## PROBLEM
What is the number of lines in the data holding the word "says"? Give that number by itself.
**** EXCERPTED DATA ****
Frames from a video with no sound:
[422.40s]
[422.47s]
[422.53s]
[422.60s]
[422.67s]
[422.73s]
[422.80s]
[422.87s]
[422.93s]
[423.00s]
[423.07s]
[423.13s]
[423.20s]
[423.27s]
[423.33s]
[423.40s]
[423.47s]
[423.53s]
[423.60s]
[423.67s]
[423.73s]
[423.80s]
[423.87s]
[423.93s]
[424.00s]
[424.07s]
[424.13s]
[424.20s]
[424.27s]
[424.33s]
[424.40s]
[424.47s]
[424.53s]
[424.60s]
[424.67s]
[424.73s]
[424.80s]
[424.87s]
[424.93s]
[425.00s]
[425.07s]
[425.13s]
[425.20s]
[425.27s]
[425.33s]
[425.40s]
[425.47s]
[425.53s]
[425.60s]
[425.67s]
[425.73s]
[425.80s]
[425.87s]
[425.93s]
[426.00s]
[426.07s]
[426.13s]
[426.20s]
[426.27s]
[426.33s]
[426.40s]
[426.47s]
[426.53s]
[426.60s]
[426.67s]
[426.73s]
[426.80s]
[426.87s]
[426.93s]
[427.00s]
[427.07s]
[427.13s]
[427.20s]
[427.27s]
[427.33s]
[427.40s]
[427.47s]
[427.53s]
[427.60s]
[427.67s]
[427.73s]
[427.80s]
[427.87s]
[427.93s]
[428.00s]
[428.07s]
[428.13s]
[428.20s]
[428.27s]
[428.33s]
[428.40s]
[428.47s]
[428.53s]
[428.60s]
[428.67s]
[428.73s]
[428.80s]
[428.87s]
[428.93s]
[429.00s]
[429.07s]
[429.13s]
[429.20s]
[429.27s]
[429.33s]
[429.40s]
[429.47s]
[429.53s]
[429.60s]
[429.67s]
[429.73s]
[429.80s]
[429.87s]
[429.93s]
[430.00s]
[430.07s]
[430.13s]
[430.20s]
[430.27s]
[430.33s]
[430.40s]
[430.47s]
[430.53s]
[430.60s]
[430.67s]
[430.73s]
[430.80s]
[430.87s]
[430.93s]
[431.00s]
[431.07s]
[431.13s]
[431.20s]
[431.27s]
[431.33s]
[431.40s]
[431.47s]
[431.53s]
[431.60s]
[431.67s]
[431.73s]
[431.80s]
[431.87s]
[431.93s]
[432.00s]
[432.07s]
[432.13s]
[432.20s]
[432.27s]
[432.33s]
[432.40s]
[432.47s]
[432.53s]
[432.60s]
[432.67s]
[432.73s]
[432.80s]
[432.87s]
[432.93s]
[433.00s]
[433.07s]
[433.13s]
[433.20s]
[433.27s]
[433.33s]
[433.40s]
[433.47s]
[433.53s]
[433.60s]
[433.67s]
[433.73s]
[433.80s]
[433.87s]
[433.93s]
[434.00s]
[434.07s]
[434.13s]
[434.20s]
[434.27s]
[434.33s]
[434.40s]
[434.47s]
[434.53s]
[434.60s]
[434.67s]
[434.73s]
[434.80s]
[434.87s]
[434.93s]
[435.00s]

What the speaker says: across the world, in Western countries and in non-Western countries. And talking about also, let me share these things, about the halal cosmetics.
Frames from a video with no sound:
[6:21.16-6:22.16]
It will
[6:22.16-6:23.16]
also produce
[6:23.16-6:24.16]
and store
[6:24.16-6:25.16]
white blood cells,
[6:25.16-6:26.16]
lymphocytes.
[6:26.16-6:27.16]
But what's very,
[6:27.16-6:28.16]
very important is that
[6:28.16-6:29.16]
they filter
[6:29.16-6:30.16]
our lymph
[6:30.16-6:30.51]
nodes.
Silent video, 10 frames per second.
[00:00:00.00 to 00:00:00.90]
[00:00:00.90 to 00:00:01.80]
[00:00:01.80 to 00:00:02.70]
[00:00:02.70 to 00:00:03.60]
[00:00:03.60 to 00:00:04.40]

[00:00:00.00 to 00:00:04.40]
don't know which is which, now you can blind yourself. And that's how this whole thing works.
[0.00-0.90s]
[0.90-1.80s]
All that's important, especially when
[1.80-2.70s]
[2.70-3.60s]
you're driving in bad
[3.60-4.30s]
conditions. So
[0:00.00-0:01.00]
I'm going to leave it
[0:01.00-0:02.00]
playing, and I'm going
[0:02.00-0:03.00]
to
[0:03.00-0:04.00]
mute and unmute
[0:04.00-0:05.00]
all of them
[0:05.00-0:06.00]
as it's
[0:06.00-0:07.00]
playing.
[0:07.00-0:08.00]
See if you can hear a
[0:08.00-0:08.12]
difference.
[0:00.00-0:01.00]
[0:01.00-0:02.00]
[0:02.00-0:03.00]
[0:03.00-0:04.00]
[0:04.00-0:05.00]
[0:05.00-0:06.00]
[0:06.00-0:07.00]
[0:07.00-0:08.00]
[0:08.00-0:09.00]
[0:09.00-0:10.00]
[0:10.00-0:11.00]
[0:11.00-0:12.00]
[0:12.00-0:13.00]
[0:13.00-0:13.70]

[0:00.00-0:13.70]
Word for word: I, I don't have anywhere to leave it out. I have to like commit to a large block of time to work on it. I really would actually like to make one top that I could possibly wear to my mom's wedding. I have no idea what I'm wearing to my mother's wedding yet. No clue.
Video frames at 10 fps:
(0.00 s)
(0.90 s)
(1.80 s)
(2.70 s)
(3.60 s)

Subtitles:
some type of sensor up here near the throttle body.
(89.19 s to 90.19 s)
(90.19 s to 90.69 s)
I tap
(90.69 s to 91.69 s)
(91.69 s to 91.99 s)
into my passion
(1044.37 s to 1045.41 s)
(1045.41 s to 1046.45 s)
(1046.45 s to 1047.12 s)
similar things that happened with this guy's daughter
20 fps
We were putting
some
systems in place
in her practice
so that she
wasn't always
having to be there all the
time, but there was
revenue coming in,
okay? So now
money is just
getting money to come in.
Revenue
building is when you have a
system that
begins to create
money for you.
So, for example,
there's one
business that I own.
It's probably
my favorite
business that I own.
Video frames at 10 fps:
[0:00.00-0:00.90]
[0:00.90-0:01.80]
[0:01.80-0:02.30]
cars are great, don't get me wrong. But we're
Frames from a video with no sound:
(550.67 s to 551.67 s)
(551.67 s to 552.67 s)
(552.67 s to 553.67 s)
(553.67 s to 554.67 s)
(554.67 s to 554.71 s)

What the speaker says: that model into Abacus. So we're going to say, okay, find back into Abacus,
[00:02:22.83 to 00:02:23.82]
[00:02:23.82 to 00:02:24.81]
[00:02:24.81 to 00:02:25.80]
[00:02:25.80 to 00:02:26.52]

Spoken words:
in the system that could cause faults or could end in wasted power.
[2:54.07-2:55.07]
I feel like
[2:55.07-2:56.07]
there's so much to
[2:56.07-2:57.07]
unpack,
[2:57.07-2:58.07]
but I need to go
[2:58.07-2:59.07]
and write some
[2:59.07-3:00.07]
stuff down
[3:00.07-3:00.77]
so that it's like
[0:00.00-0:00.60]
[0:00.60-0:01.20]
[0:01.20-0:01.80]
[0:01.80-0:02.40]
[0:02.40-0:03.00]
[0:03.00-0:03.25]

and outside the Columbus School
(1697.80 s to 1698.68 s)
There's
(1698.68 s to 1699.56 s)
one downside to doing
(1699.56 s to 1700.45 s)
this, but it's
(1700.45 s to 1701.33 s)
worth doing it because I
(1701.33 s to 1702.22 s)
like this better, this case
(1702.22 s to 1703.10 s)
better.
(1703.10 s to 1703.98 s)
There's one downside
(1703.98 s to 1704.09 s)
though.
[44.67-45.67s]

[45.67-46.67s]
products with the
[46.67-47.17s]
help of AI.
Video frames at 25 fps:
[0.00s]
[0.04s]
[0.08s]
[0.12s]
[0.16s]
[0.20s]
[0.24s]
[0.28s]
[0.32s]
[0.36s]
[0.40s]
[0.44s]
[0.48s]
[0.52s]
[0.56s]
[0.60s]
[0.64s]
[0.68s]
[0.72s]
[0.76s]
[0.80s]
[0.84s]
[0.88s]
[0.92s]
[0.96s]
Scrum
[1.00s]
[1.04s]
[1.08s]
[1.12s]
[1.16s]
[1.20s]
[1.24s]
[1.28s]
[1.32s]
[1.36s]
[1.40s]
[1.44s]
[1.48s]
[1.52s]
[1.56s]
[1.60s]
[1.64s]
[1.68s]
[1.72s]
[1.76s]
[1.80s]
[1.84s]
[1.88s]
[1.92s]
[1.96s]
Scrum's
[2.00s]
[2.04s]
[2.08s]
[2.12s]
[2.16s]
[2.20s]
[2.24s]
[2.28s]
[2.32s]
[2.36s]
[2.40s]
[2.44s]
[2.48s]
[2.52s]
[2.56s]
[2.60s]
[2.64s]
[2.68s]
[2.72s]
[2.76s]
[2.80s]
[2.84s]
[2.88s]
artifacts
****
## RESULT BELOW
2